Comparison between trained and predicted values for shear layer parameters a Rm, b mz, c mr and d mshape

Predicted values for shear layer parameters a Rm, b mz, c mr and d mshape
The trained ANN is able to predict the optimal inputs for the ASLM with adequate precision. The valid range of predictions can be extended by generating more training patterns with the CFD model in the desired region of the parameter space.
As described above, the TPM heat source can be used to predict the acting torque on the tool from the resolved shear stresses on the tool surface. A series of predictions for welds with 600 rev min−1 are shown in Fig. 10 together with experimental validation data derived from measurements of spindle motor current and voltage.

Predictions for torque
The predictions are sufficiently accurate to be used in the CFD model.

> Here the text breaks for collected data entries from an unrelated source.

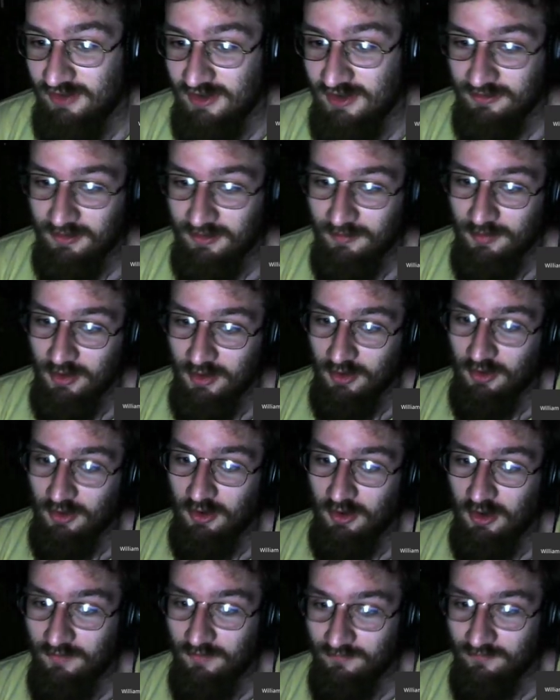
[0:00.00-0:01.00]
in his
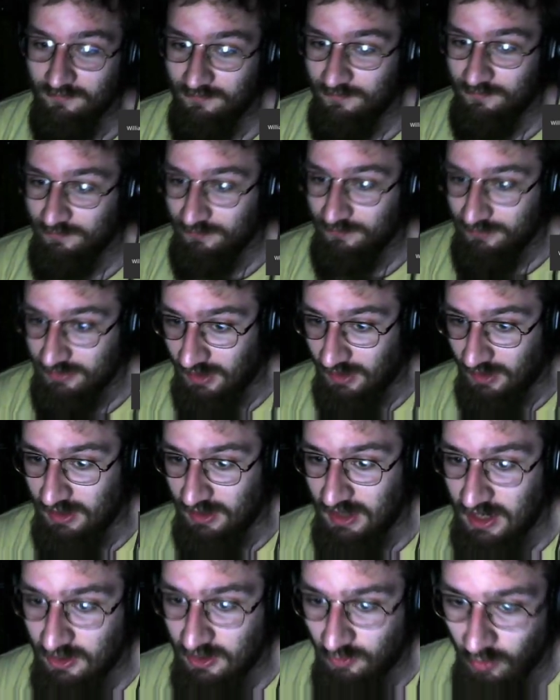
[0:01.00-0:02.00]
computer of the
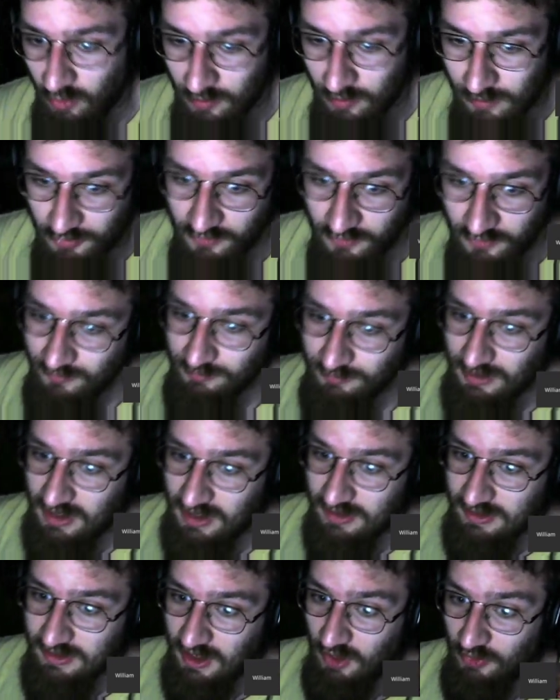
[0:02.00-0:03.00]
8-core monster from
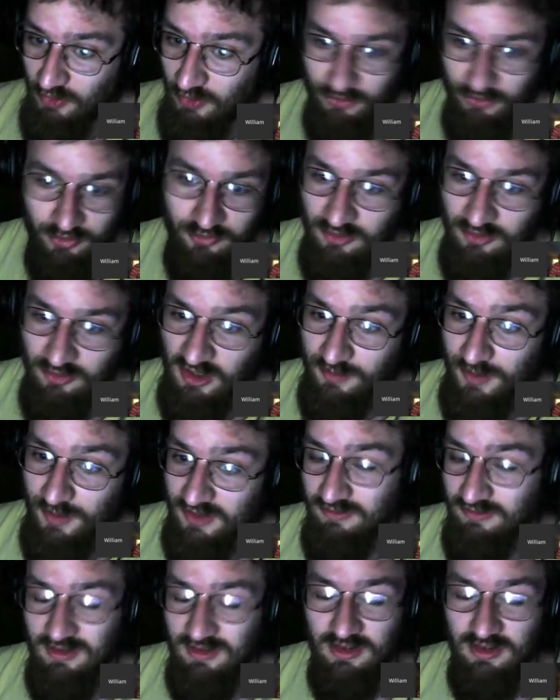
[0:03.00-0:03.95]
Intel and 32 gigabytes of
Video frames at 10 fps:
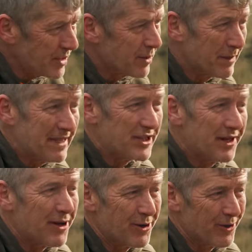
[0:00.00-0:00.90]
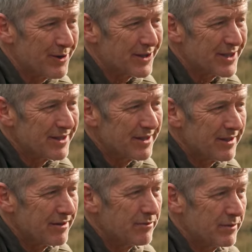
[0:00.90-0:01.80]
the BCR hooks
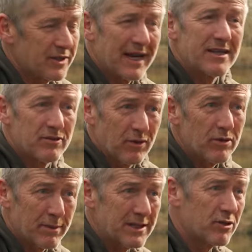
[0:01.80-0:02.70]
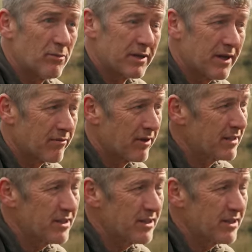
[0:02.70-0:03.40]
stands for the basic complicated rig.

Of course, equation (8) includes the assumption that the same contact state is present at all interfaces between tool and workpiece. This is a common assumption in the literature, e.g. by Schmidt and Hattel22 and Colegrove and Shercliff.23 Still, it may well be possible to find different contact states at the pin and shoulders of the tool. This cannot be taken into account using the methods described here.
The geometry is kept simple and does not include details of the shoulder and pin. This approximation gives reasonable results for simple tools. Featured tools can be dealt with in a similar manner, as demonstrated by Schmidt and Hattel,24 but the computational cost makes parameter studies slow and resource demanding. Additionally, it has to be stated that this only applies to a steady state approximation of a featured tool. The CFD model presented here has been extended to include transient rotating featured tools. Details will be published separately.
The TPM model uses material data as an input for τ. These data are considered to be a function of temperature only. It has been shown that very good results can be achieved in this way. Still, improvements seem possible when including the shear rate known from CFD results into the TPM equation. This is the subject of continuing work.
Conclusions
A 3D CFD model of the material flow around a bobbin tool is presented. The predicted shape of the shear layer is found to be in good agreement with experimental observations. The contact state δ between the tool and the joined material is part of the predictions rather than necessary input of the model.
In order to achieve fast predictions, an ASLM can be calibrated with predictions of this CFD model. The calibration is achieved with small computational cost using an ANN. This ANN is trained with CFD predictions for different process parameter sets. It has been shown that ANN is capable of predicting the input parameters of the ASLM for new sets of process parameters with good accuracy. This combination of numerical and analytical methods allows for process modelling in BT-FSW with high accuracy and low computational time. The TPM model with calibrated ASLM can be used in iterative process development cycles due to its low computational cost. It allows for accurate prediction of temperature and torque while solving for thermal degrees of freedom only.
It has to be emphasised, though, that this mixed approach is designed for fast predictions only. A deeper insight into the physics of the problem can only be gained through the 3D coupled thermomechanical model.